## Instructions for the task
All lines of the material below that include the string "frames" are to be copied.

## Data
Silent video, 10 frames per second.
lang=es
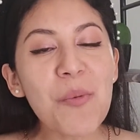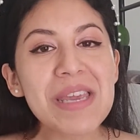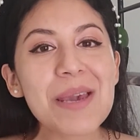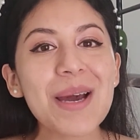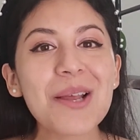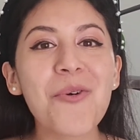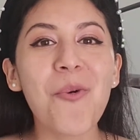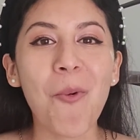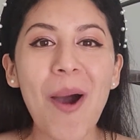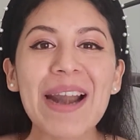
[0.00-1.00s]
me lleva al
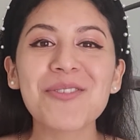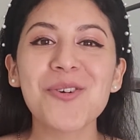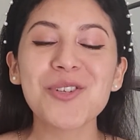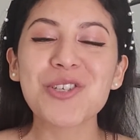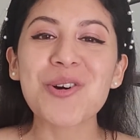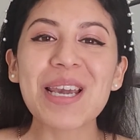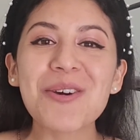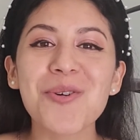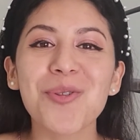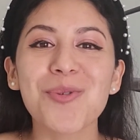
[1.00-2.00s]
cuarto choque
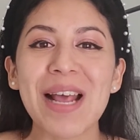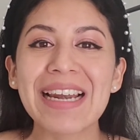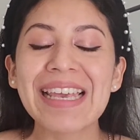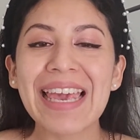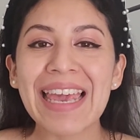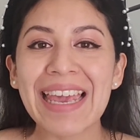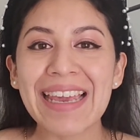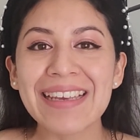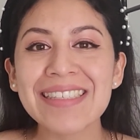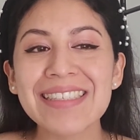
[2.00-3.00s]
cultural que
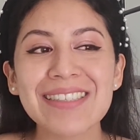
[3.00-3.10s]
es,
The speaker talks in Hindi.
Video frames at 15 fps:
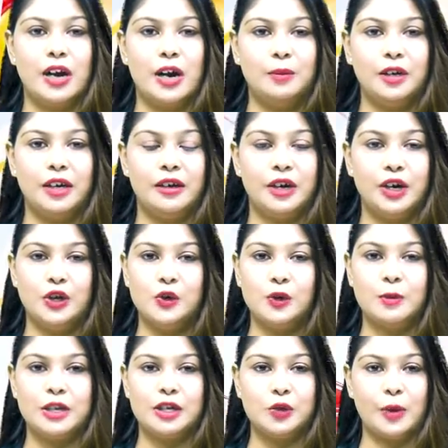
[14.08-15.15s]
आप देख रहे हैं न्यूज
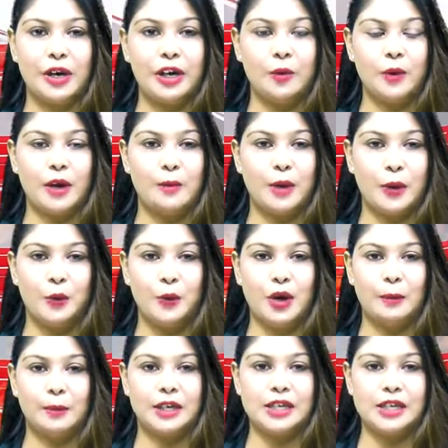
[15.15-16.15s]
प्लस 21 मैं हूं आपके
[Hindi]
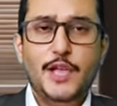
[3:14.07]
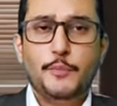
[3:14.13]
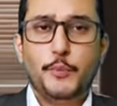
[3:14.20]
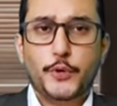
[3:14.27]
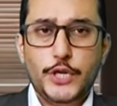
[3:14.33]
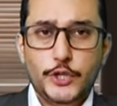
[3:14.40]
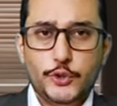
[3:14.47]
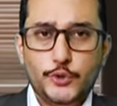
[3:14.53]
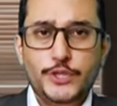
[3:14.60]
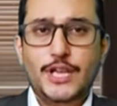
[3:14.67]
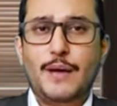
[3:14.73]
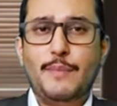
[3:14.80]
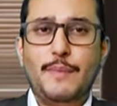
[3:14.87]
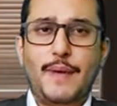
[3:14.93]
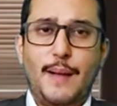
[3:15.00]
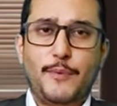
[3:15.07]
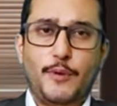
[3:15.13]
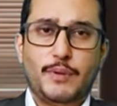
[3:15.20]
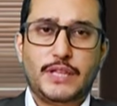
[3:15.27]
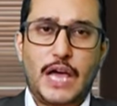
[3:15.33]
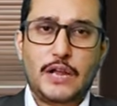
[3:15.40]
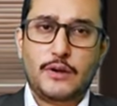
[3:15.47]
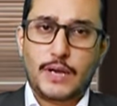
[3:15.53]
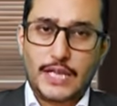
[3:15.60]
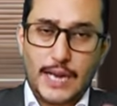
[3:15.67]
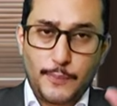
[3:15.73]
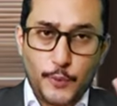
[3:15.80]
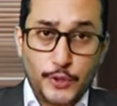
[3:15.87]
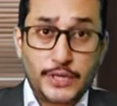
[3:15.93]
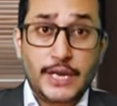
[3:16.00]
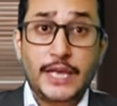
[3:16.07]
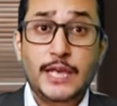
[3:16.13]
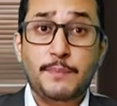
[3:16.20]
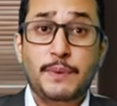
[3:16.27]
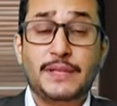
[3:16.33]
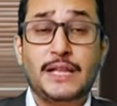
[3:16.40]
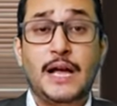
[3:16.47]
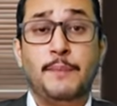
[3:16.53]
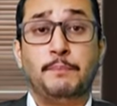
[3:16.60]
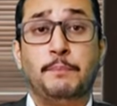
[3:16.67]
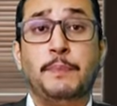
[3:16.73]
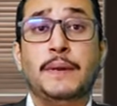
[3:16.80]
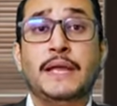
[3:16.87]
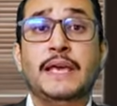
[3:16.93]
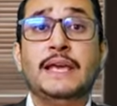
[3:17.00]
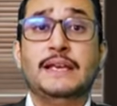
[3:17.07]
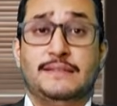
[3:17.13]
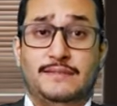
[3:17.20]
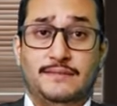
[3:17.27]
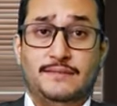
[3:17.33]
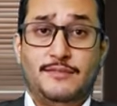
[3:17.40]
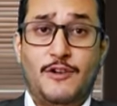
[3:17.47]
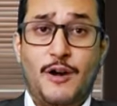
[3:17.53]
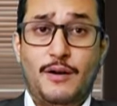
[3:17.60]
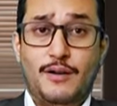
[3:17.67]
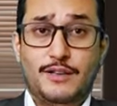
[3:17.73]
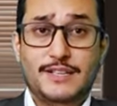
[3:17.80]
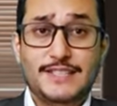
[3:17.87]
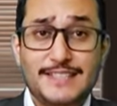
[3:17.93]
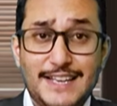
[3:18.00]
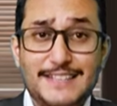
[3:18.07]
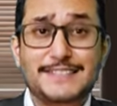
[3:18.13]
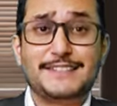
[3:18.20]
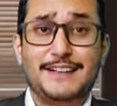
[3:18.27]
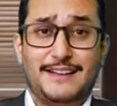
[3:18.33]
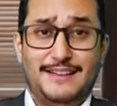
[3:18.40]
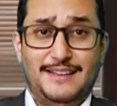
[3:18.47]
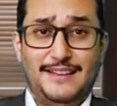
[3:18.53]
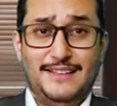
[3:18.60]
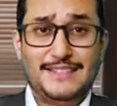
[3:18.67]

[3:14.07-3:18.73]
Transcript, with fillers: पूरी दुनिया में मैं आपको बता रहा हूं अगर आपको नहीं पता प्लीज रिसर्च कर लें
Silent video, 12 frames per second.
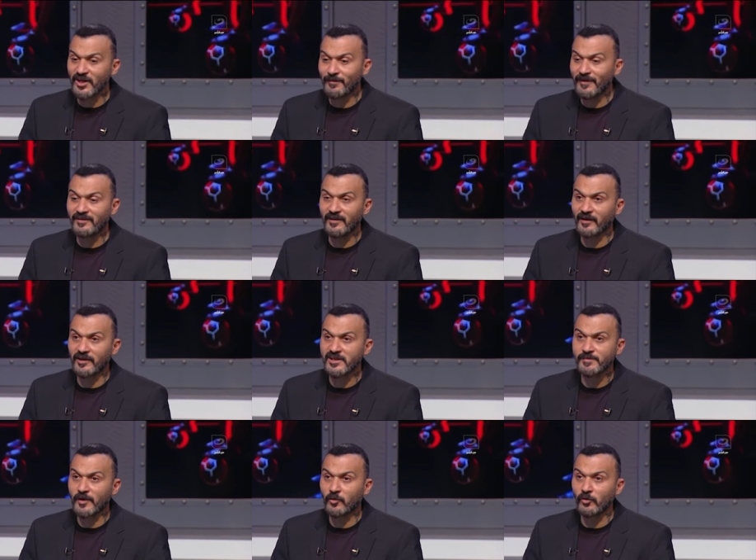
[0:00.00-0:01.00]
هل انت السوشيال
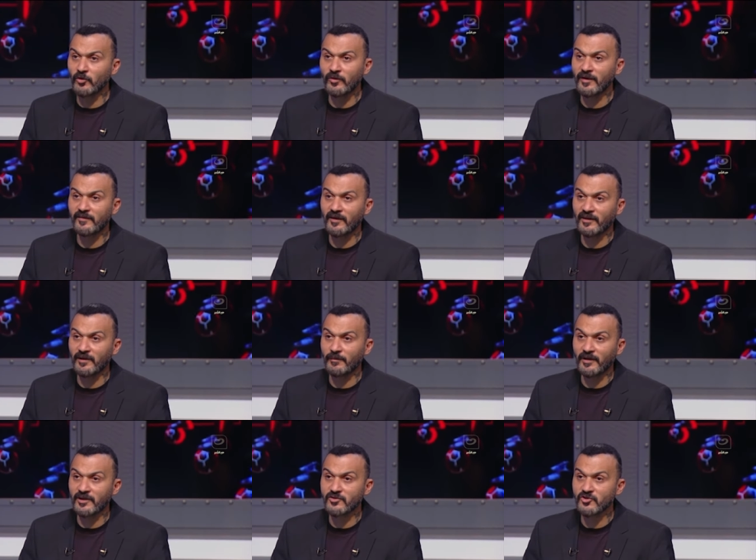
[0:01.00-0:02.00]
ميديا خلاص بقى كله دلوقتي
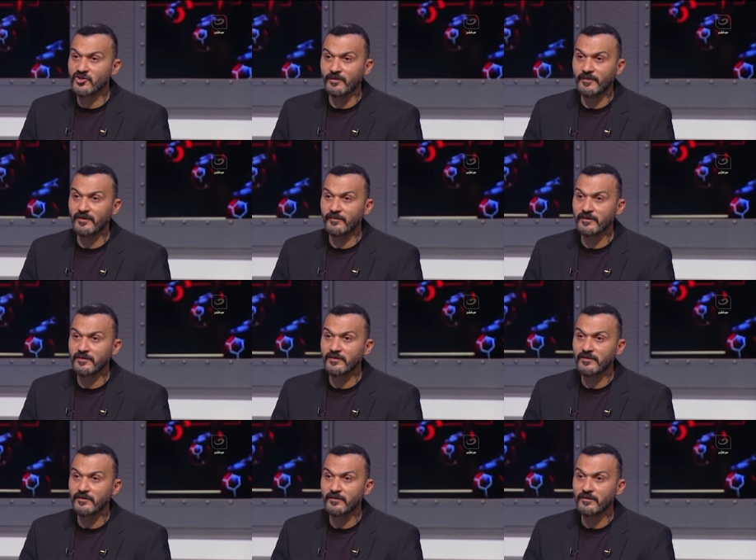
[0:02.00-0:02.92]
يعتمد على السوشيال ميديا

## Exercise solution
Silent video, 10 frames per second.
Video frames at 15 fps:
Silent video, 12 frames per second.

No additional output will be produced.